[tip] Never write for(i=1;i<=n;i++)... again?

Jim Hart

unread,

Jan 25, 2009, 11:37:55 AM1/25/09

to

I've written this kind of thing

n = split(something,arr,/re/)
for(i=1;i<=n;i++) {
print arr[i]
}

so often, it's tedious. I like this better:

n = split(something,arr,/re/)
while(n--) {
print arr[i++]
}

Easier to type. And, in cases where front-to-back or back-to-front
doesn't matter, it's even simpler:

# copy a number indexed array, assuming n contains the number of
# elements

while(n--) arr2[n] = arr1[n]

And, yes,

for(i in arr1) arr2[i] = arr1[i]

works, too. But, some loops don't involve arrays. :-)

Not earth-shattering, to be sure, but when one writes a lot of AWK...

(Braces included in the first example, for completeness, in case there's
more than one line of code in the block.)

Ed Morton

unread,

Jan 25, 2009, 8:20:21 PM1/25/09

to

On Jan 25, 10:37 am, Jim Hart <nore...@fairpoint.net> wrote:
> I've written this kind of thing
>
> n = split(something,arr,/re/)
> for(i=1;i<=n;i++) {
> print arr[i]
> }
>
> so often, it's tedious. I like this better:
>
> n = split(something,arr,/re/)
> while(n--) {
> print arr[i++]
> }

ITYM
print arr[++i]

Kinda dangerous though. If someone introduces a

for (i=1;i<=whatever;i++)

loop above the split() you'll end up trying to print the array
starting at index "whatever+1". Also, what if you need to use n again
later? It just doesn't seem worthwhile to me to sacrifice the clarity
and relative security of a "normal" loop for the brevity.

Ed.

Grant

unread,

Jan 25, 2009, 9:43:23 PM1/25/09

to

On Sun, 25 Jan 2009 11:37:55 -0500, Jim Hart <nor...@fairpoint.net> wrote:

>
>
>I've written this kind of thing
>
> n = split(something,arr,/re/)
> for(i=1;i<=n;i++) {
> print arr[i]
> }
>
>so often, it's tedious. I like this better:
>
> n = split(something,arr,/re/)
> while(n--) {
> print arr[i++]
> }

Assumes i not been used before -- use with care ;)

Grant.
--
http://bugsplatter.id.au

r.p....@gmail.com

unread,

Jan 26, 2009, 5:42:36 PM1/26/09

to

My response might not be on point, since you seem to have general
looping in mind, not just array index looping.

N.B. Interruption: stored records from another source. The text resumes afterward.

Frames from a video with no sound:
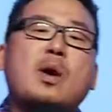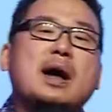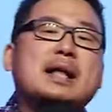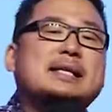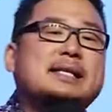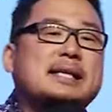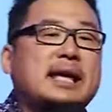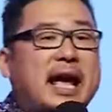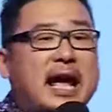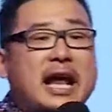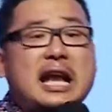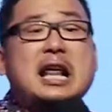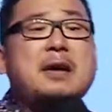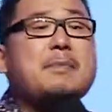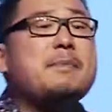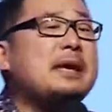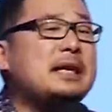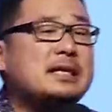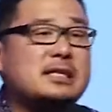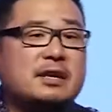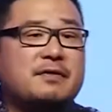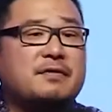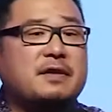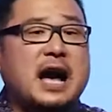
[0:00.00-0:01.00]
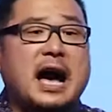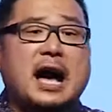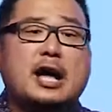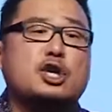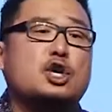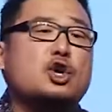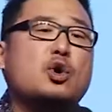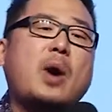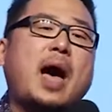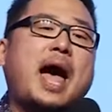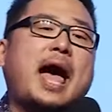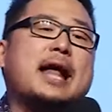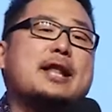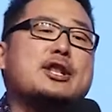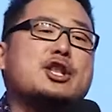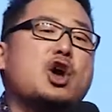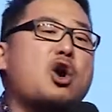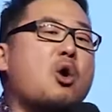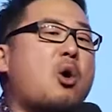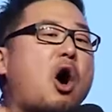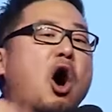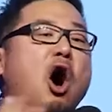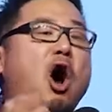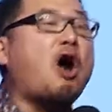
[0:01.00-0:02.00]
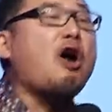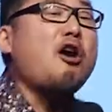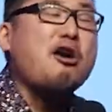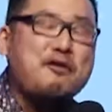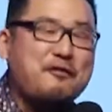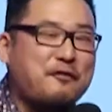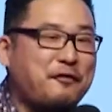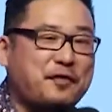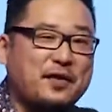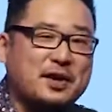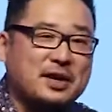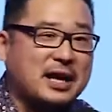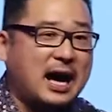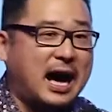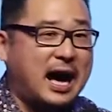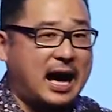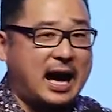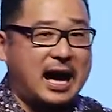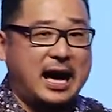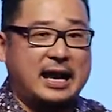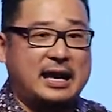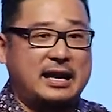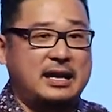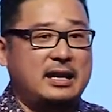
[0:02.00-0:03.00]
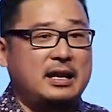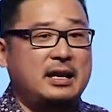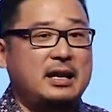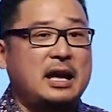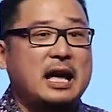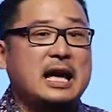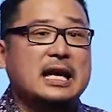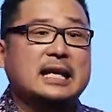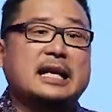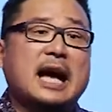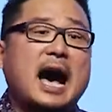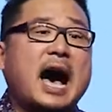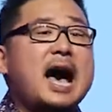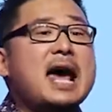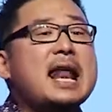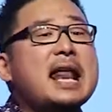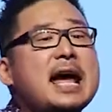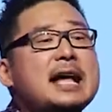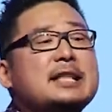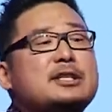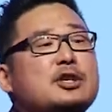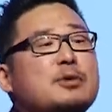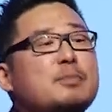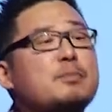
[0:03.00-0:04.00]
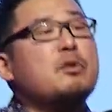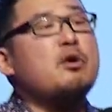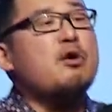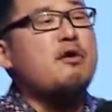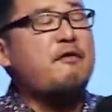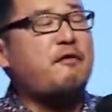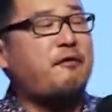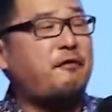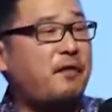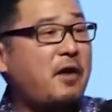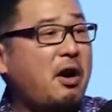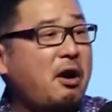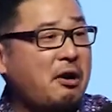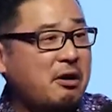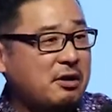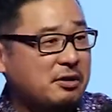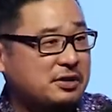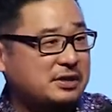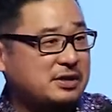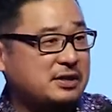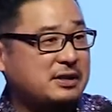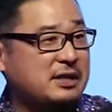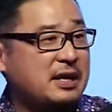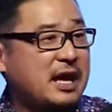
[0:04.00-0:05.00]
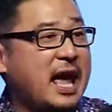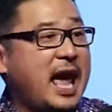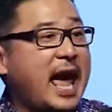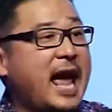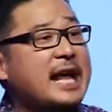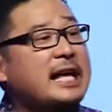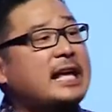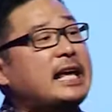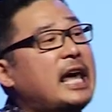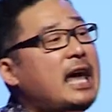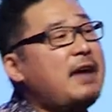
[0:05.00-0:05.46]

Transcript: once enemies of God. You had no heart for God. God had to move first and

But here is another
possibility with arrays:

split($0,arr,myregexp)
for (i=1; i in arr; i++) print arr[i]

The reason this is easier is that you don't have to introduce n (which
might require some thought about whether it's already in use, though
there is nothing wrong with naming discipline, e.g., narr, or n_arr),
and you don't have to shift for the <=. It's also easier to read, and
you get to print your values in order.

Janis Papanagnou

unread,

Jan 27, 2009, 4:26:05 AM1/27/09

to

Keep in mind that it's much less performant...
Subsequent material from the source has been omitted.